*ASSIGNMENT*
Every line below needs to be transcribed without alteration, and no image may be carried over.

*** Begin section ***

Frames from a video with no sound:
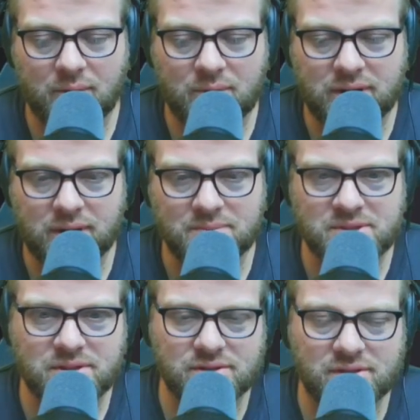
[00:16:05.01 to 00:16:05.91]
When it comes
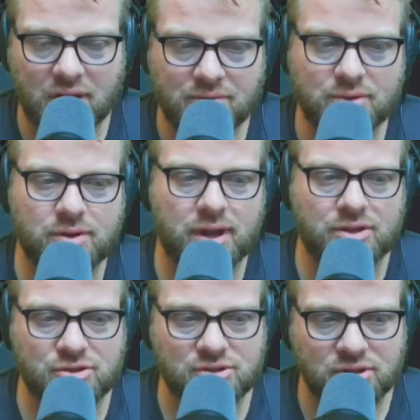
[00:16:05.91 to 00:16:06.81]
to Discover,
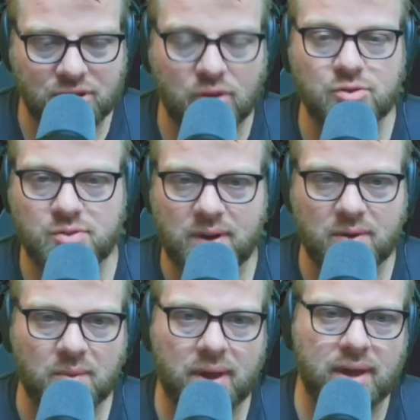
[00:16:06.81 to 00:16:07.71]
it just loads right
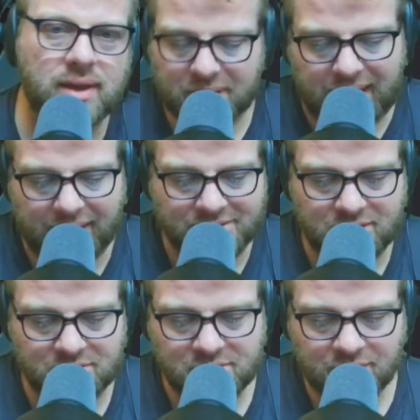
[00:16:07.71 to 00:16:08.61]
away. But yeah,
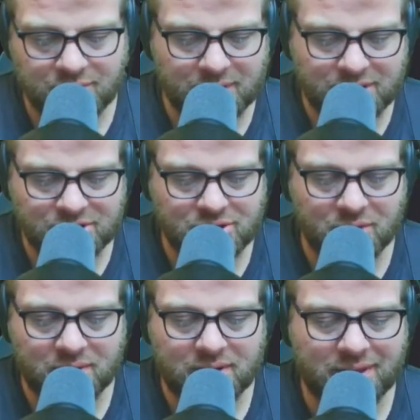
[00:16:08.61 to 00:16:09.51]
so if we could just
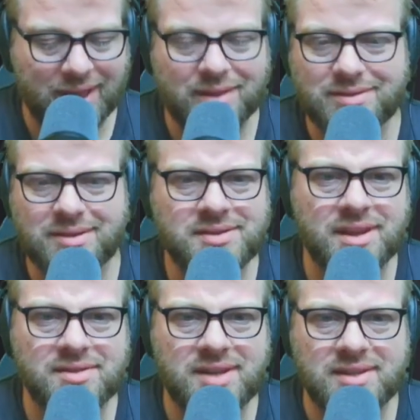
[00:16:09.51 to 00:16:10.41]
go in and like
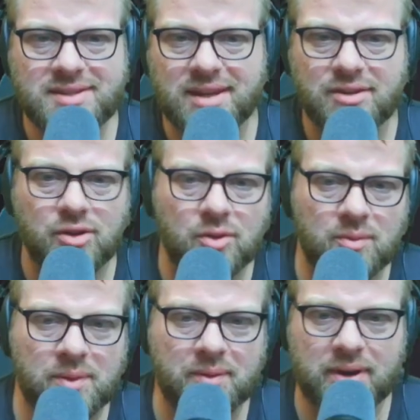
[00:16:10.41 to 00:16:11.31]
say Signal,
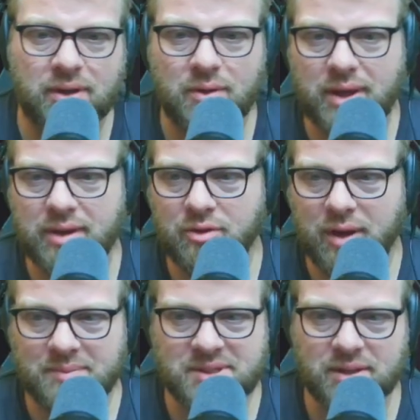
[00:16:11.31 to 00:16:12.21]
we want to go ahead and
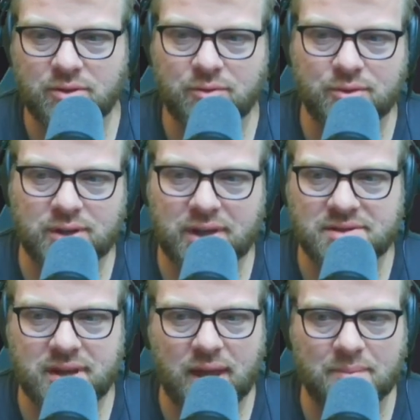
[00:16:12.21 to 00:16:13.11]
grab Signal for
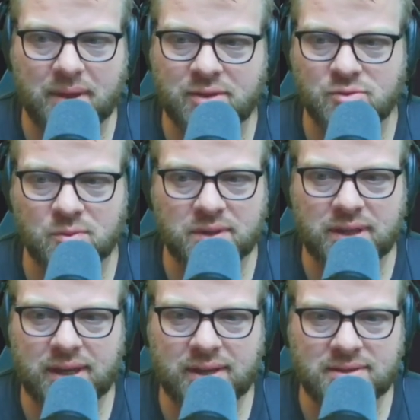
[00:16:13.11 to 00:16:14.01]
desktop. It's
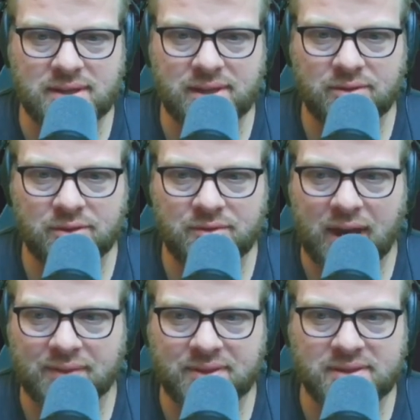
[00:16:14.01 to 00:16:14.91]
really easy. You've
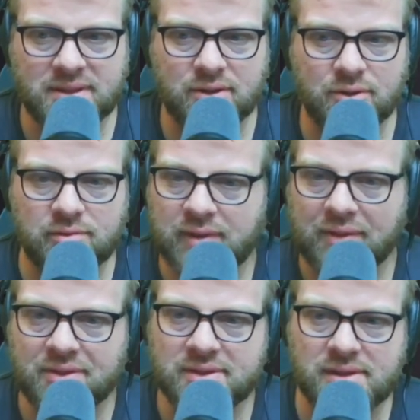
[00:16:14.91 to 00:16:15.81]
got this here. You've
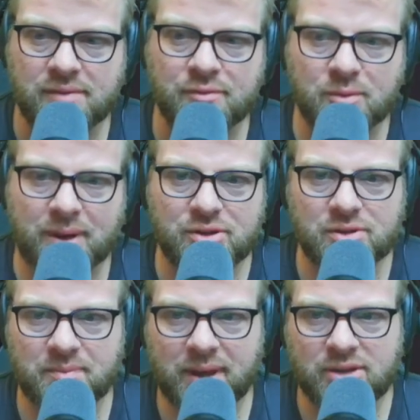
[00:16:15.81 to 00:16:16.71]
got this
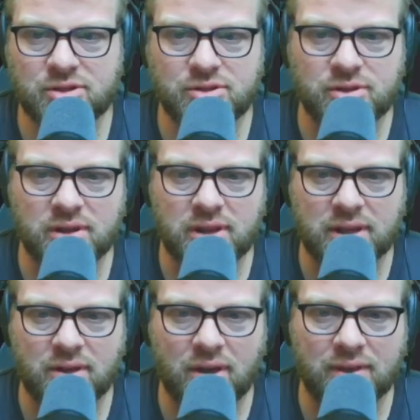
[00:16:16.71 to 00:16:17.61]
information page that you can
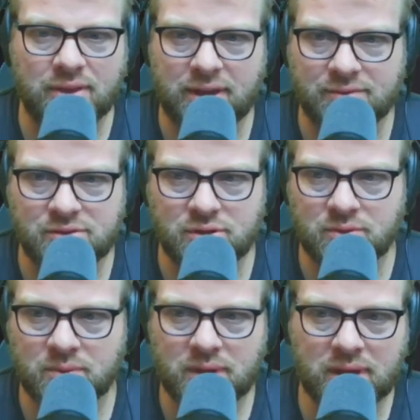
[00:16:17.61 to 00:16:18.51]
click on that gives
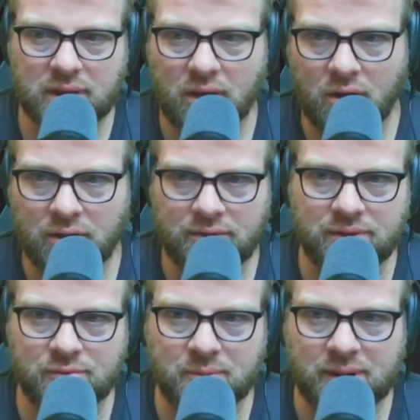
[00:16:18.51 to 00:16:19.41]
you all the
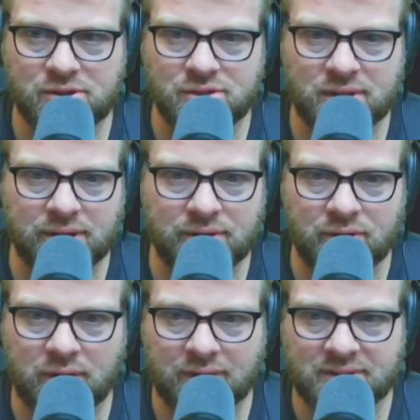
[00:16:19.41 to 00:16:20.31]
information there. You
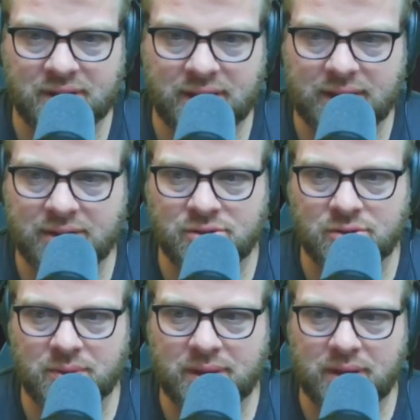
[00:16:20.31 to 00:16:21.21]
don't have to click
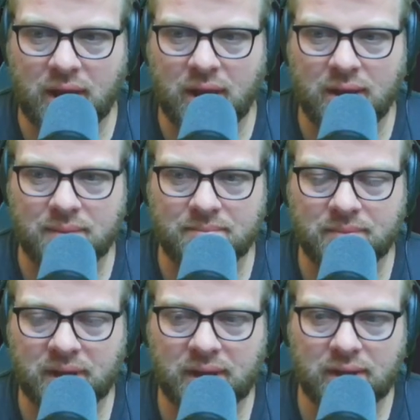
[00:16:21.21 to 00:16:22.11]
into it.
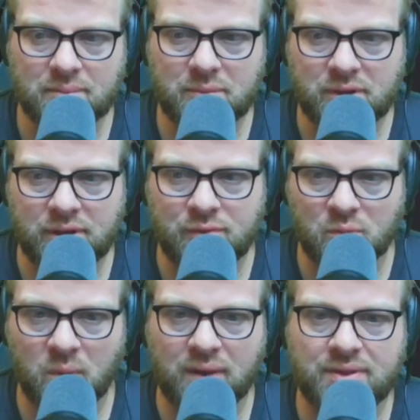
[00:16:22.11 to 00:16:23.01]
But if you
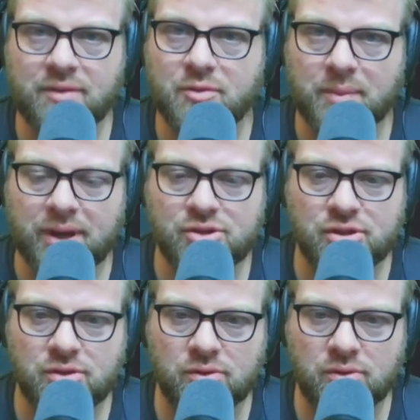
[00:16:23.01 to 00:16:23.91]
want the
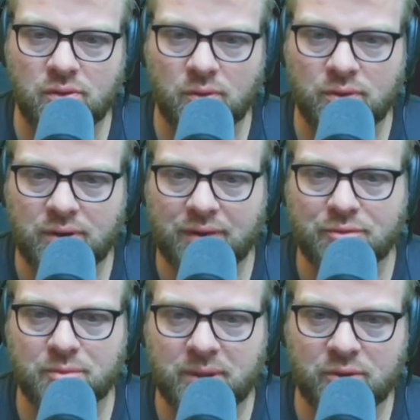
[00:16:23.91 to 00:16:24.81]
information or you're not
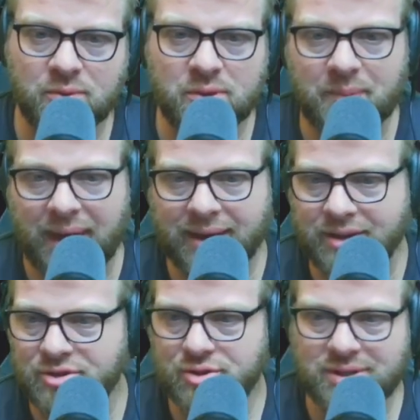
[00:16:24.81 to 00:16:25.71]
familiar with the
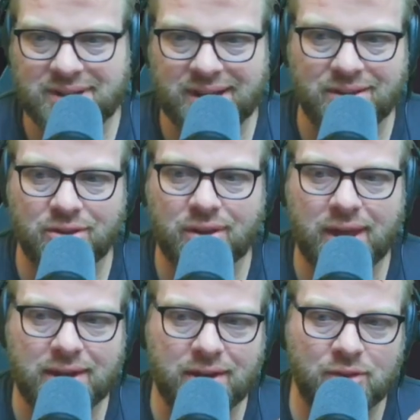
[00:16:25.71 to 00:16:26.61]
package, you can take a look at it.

*** End section ***

*OUTPUT FOR THIS EXERCISE*
Frames from a video with no sound:
[00:16:05.01 to 00:16:05.91]
When it comes
[00:16:05.91 to 00:16:06.81]
to Discover,
[00:16:06.81 to 00:16:07.71]
it just loads right
[00:16:07.71 to 00:16:08.61]
away. But yeah,
[00:16:08.61 to 00:16:09.51]
so if we could just
[00:16:09.51 to 00:16:10.41]
go in and like
[00:16:10.41 to 00:16:11.31]
say Signal,
[00:16:11.31 to 00:16:12.21]
we want to go ahead and
[00:16:12.21 to 00:16:13.11]
grab Signal for
[00:16:13.11 to 00:16:14.01]
desktop. It's
[00:16:14.01 to 00:16:14.91]
really easy. You've
[00:16:14.91 to 00:16:15.81]
got this here. You've
[00:16:15.81 to 00:16:16.71]
got this
[00:16:16.71 to 00:16:17.61]
information page that you can
[00:16:17.61 to 00:16:18.51]
click on that gives
[00:16:18.51 to 00:16:19.41]
you all the
[00:16:19.41 to 00:16:20.31]
information there. You
[00:16:20.31 to 00:16:21.21]
don't have to click
[00:16:21.21 to 00:16:22.11]
into it.
[00:16:22.11 to 00:16:23.01]
But if you
[00:16:23.01 to 00:16:23.91]
want the
[00:16:23.91 to 00:16:24.81]
information or you're not
[00:16:24.81 to 00:16:25.71]
familiar with the
[00:16:25.71 to 00:16:26.61]
package, you can take a look at it.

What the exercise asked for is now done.